We’ve all heard the extremes in the debate over climate change.
On one side are those who believe human activity — including the burning of coal and other fossil fuels — is a major contributor to warming temperatures and that the Earth is in great peril.
On the other side are those who question if there is warming taking place at all. Even if there is, they contend, humans are not the reason, and they can do little about it.
We hope that the debate in coming months and years will be marked by sanity and reality — not extreme positions either way.
When effective, reliable, cost-efficient renewable energy is fully developed, it will lead to riches and power beyond the imagination. Until then, coal and other fossil fuels are not going away and must be used in the wisest manner possible.
Coal is clearly under attack from many quarters.
At this month’s Governor’s Energy Summit at Stonewall Resort, regulatory and legislative challenges were characterized by Chris Hamilton of the West Virginia Coal Association as “perhaps more serious, more threatening than they’ve ever been.”
At the top of the list is regulation of carbon dioxide, a byproduct of coal combustion. The Environmental Protection Agency, in fact, has declared that carbon dioxide is a dangerous pollutant, which means the EPA could regulate it without the approval of Congress.
“No one who works in the coal industry should have any illusions about this. The impact of EPA regulations will mean a relatively swift and painful reduction in coal production and coal jobs. That is the last thing anyone related in our industry should want,” said Cecil Roberts, international president of United Mine Workers of America.

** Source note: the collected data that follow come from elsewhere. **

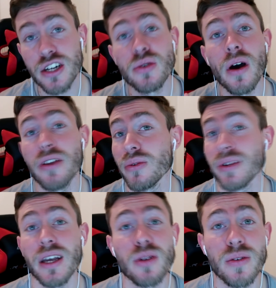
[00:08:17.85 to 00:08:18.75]
Les joueurs, ils
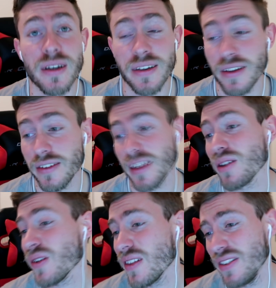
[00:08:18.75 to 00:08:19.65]
ont 95,
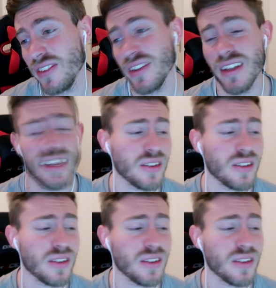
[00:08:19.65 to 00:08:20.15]
97,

Then there is federal “cap and trade” legislation that narrowly passed the House last summer. West Virginia Congress members Alan B. Mollohan, Shelley Moore Capito and Nick Rahall voted against the legislation.
Action is pending in the Senate, and West Virginia Sens. Robert C. Byrd and Jay Rockefeller have expressed their concerns.

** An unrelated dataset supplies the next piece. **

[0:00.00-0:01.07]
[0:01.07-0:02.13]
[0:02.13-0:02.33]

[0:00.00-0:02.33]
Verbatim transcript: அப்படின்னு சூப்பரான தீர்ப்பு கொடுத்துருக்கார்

In the midst of the attacks on coal, West Virginia is making a move to become one of the nation’s leaders in clean-coal technology.
The latest example is an announcement of $344 million in federal stimulus funding to American Electric Power (AEP) to continue its clean-coal project at Mountaineer Power Plant in Mason County.
Earlier this year, AEP demonstrated that carbon capturing and sequestering (CCS) is possible with a demonstration at the Mountaineer plant in New Haven. Now, AEP will be one of three companies in the country charged with expanding that technology and developing a working model for the rest of the nation and world.
West Virginia, given the choice to complain or lead, is choosing to show that coal can be used responsibly as a key component of the nation’s energy mix for decades to come.
Gov. Joe Manchin believes that within 30 to 50 years, there will be another energy resource in America as cost-effective, useful and abundant as coal is today. But until that happens, he said, the nation’s leaders should be finding ways to promote and perfect clean-coal technology instead of trying to eliminate the industry.
“There are greenhouse gases and global warming. I’m not going to argue that. I will accept that as being accurate,” he said. “But we should put money necessary, as a nation, into research to find the technology to burn coal cleaner and retrofit existing coal plants and industries that use it.”
That’s the sane and realistic approach for a nation that depends on coal for more than 50 percent of its energy needs and has an enormous supply of the natural resource.
There is simply no replacement on the horizon.
National policy that wouldn’t take advantage of developing environmentally friendly ways of mining and using coal is simply doomed for failure.